1. wstępnie przygotuje, chociaż kółka to inna para kaloszy. Na kółkach zacznij od zwisów i podporów, na początku będzie tobą rzucało w podporze jakby 220V cię raziło ale z czasem będzie lepiej. Za kółka bym się zabrał jak będą jakieś sensowne podstawy.
2. Nie wiem czy w najbardziej optymalnym czasie. Trening zawiera chyba wszystko co powinien - jest rozciąganie, ruchy pchające i ciągnące w różnych płaszczyznach. Powinien być skuteczny. Nie spiesz się nigdzie bo to zwykle kończy się kontuzją.
3. ja bym sobie odpuścił. Daj organizmowi czas na regenerację.

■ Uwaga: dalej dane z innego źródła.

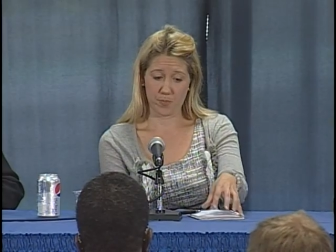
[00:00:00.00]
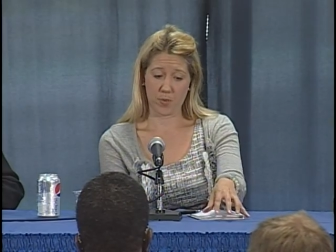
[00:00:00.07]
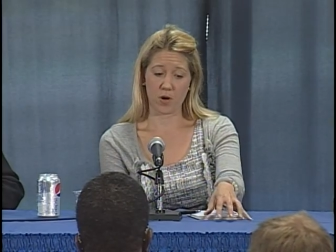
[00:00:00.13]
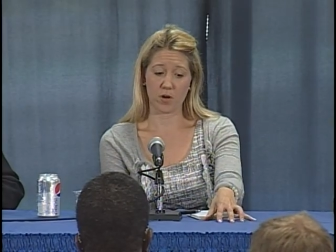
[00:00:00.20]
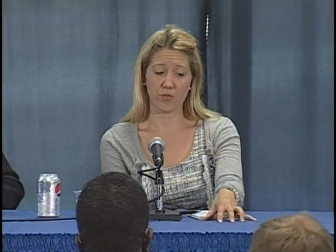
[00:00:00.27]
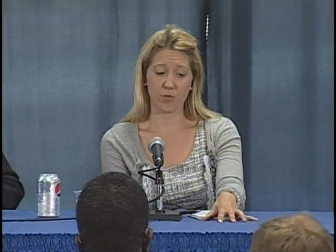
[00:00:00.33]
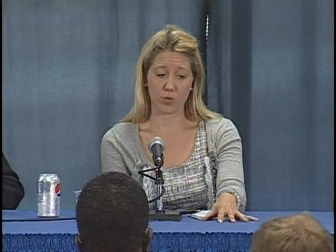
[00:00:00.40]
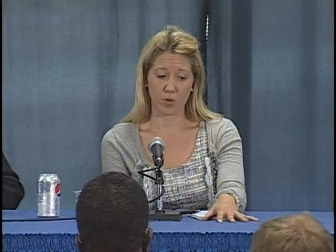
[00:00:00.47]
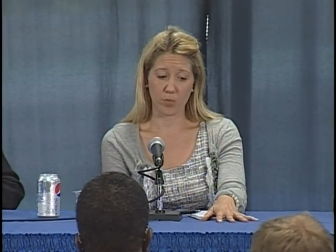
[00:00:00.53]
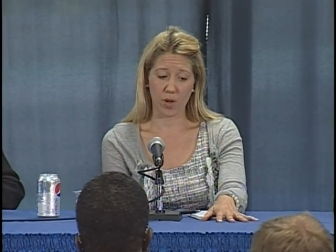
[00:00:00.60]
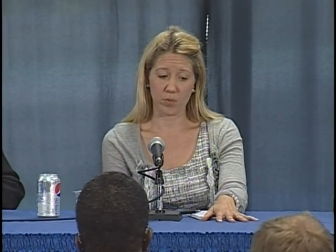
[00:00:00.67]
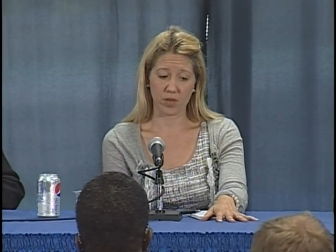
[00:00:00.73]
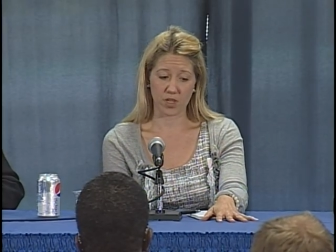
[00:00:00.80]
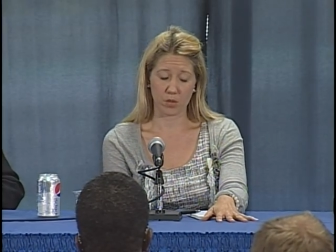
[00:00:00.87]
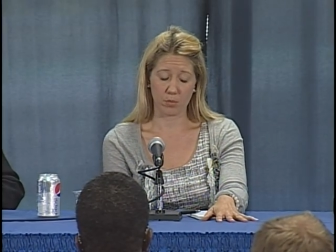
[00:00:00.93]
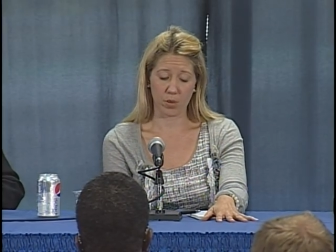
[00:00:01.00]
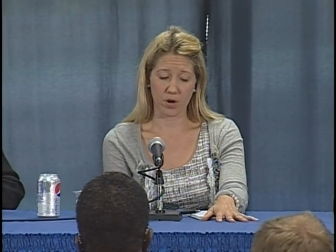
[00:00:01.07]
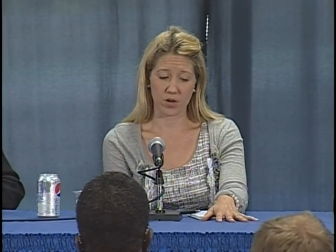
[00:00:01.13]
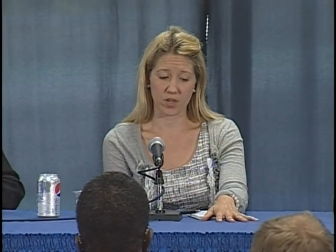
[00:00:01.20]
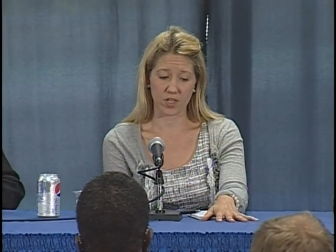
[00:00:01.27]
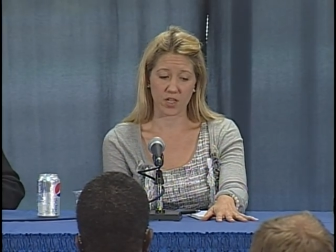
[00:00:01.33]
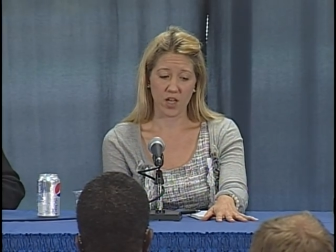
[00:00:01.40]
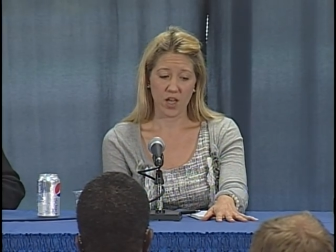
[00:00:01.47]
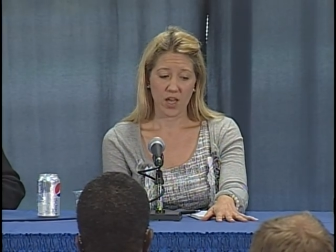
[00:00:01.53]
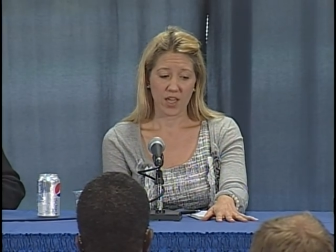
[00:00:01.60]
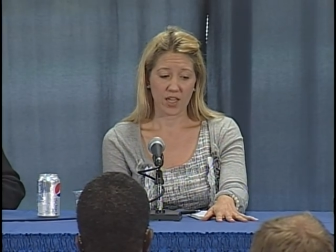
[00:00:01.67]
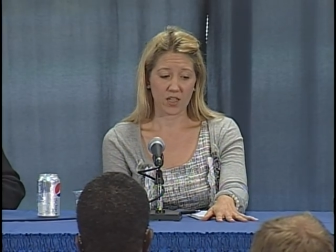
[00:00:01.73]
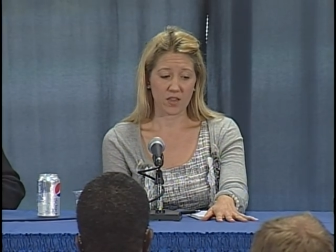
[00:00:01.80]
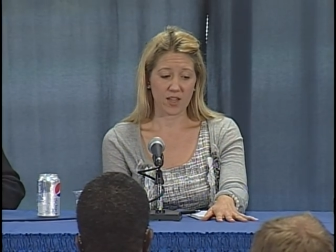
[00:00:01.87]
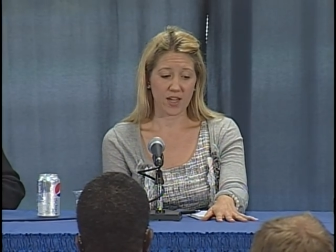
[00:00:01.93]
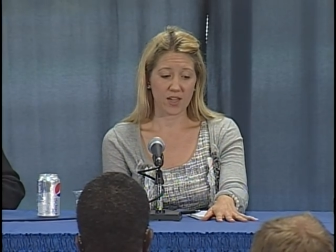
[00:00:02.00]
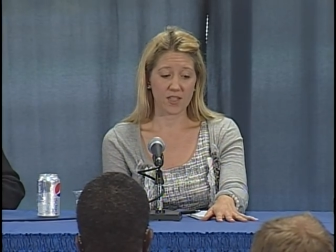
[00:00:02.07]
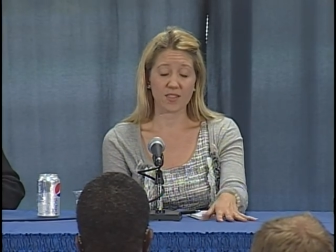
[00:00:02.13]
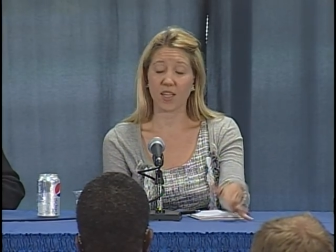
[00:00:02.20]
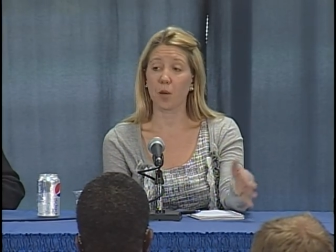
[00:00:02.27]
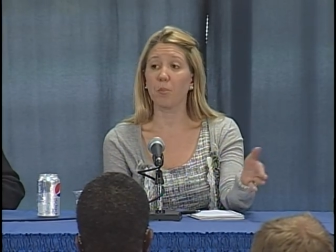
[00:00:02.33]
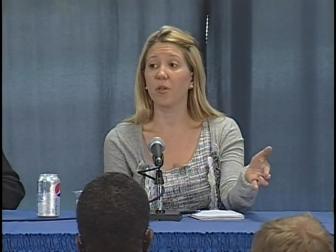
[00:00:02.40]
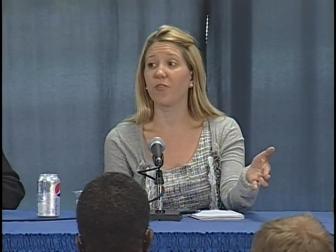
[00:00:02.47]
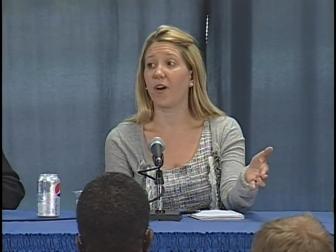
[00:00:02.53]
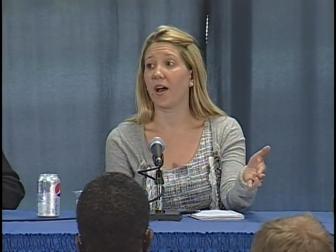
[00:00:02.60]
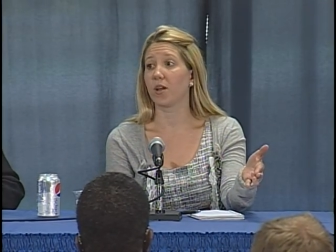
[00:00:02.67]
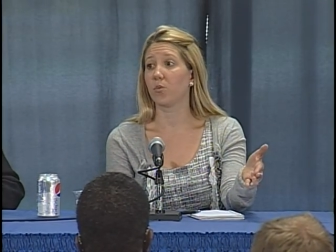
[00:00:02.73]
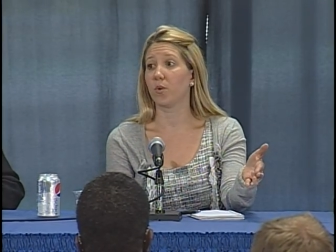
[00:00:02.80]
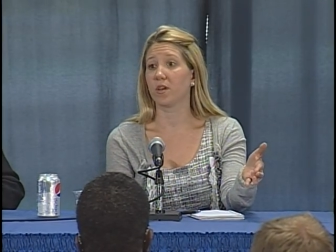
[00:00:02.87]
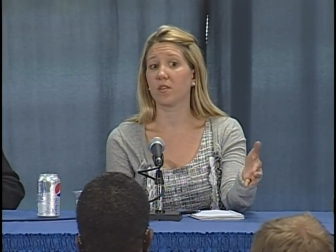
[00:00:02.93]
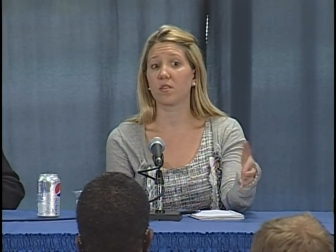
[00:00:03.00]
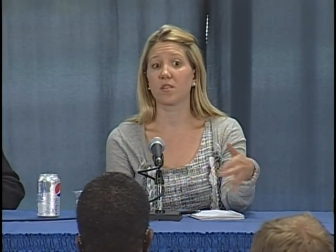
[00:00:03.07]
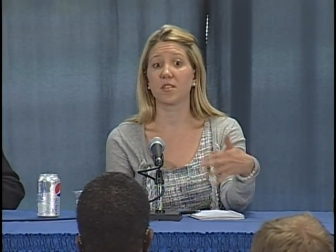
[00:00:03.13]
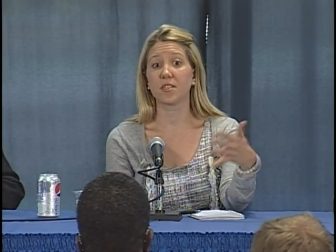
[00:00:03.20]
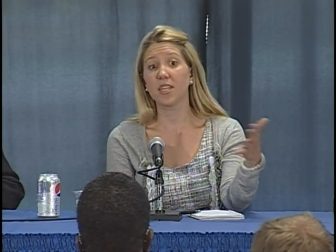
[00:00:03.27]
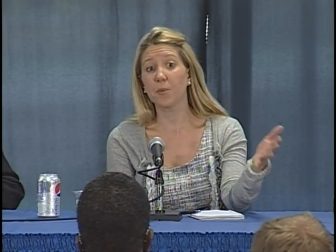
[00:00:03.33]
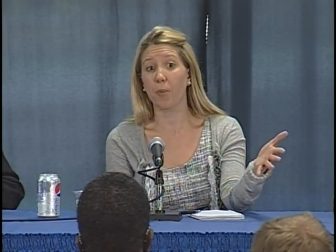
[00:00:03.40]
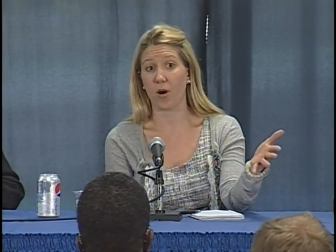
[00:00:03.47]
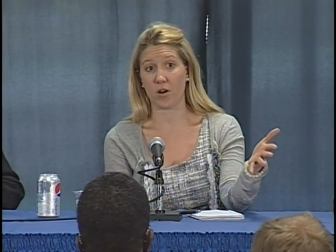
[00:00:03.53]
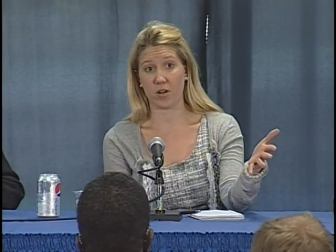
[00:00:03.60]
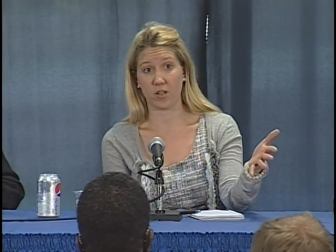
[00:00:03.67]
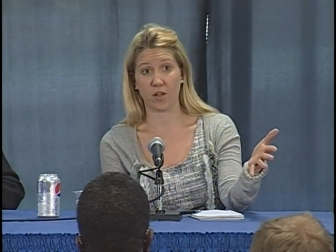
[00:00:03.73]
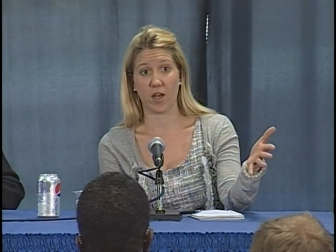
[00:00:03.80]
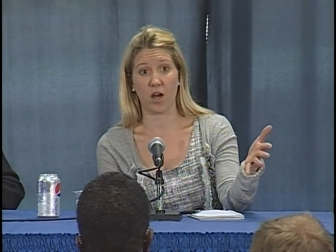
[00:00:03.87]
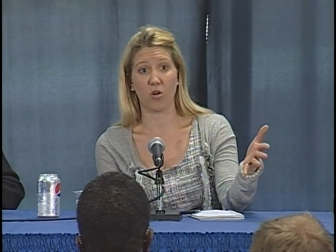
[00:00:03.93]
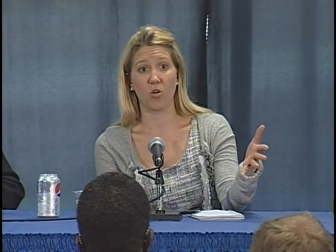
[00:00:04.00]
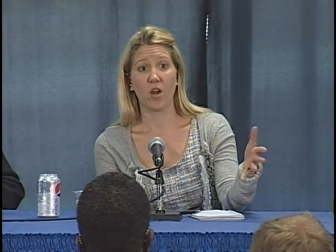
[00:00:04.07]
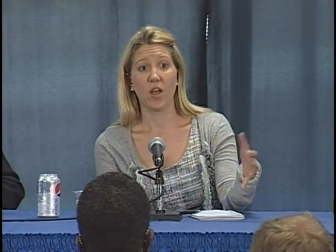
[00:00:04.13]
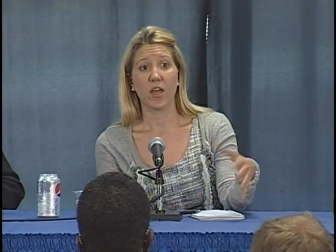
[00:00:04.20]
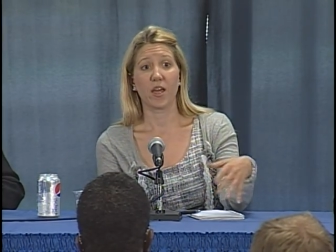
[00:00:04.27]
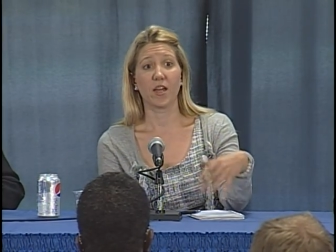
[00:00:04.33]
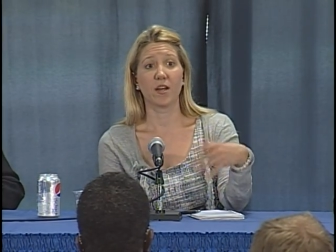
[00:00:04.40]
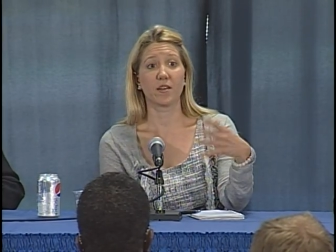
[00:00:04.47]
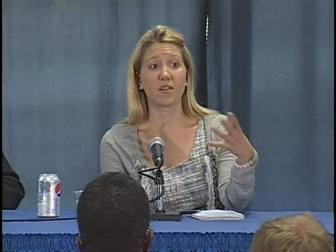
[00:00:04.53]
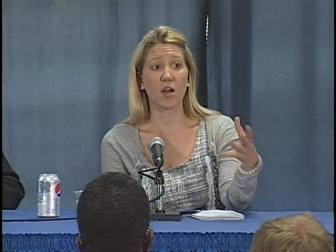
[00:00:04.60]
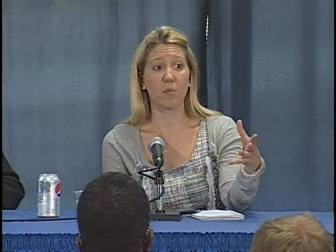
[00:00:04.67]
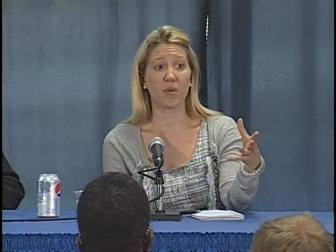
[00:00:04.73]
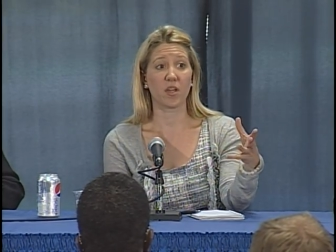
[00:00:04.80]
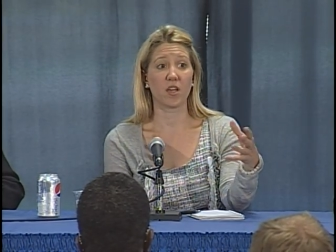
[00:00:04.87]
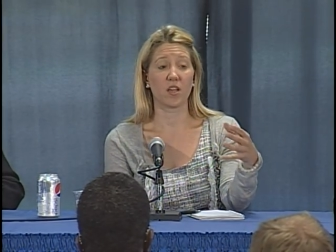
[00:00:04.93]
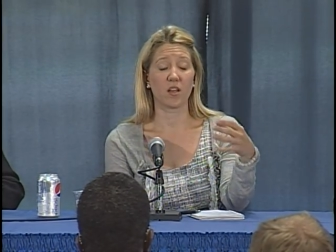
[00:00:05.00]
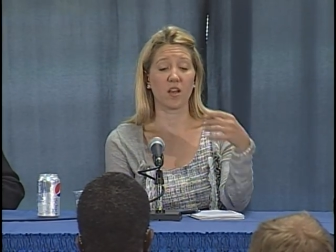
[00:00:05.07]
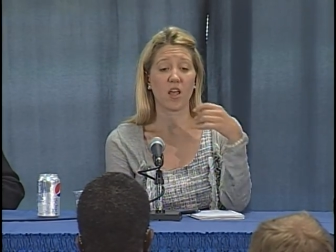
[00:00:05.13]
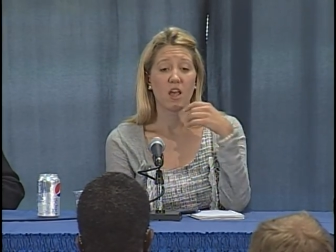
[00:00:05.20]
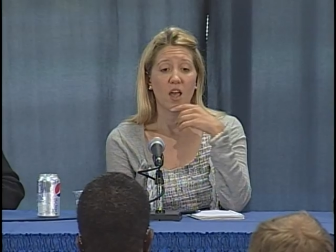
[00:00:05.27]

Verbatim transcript: part of the Republican Party, and that is amplified with the Tea Party now and coming in,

"Remember that almost right, is still wrong. In the long term, this pursuit of perfection will result in much greater strength development and technical refinement;" -Coach Sommer
#5

A pal licho - od czegoś trzeba zacząć Smile. Sprawdzę ten plan przez ok. 3 miesiące i zobaczymy co z tego wyjdzie Smile.
#6

Imo link od Rafała zawiera b. dobry szkielet treningu. Z czasem po prostu wydłużasz czas "techniki". Odpuść sobie na razie pistolety i stanie 30 sekund, to b. zaawansowane ćwiczenia i prawie pewne, że doprowadzą Cię do kontuzji.
#7

Jeśli uważasz, że jesteś słaby jak niemowlak, to pamiętaj, że sprawność to w dużej mierze kwestia trybu życia. Mam tu na myśli fakt że nawet najlepiej ułożony plan, nie zniweczy n-lat niedbałości i kilku godzin siedzenia dziennie. Postaraj się myśleć o każdej czynności jaką wykonujesz jak o wyzwaniu ruchowym, a na pewno zaczniesz odczuwać różnicę. Co do smarowania gwintów, to polecam zwisy. Zaimplementuj je do swojego życia, i na pewno zauważysz że "coś z tego wychodzi". Do rutynki dodałbym też lekkie ćwiczenia gibkościowe, pasywne rozciąganie, czy choćby foam rolling. Ułatwi Ci to regenerację, co na początku może być problemem. Powodzenia.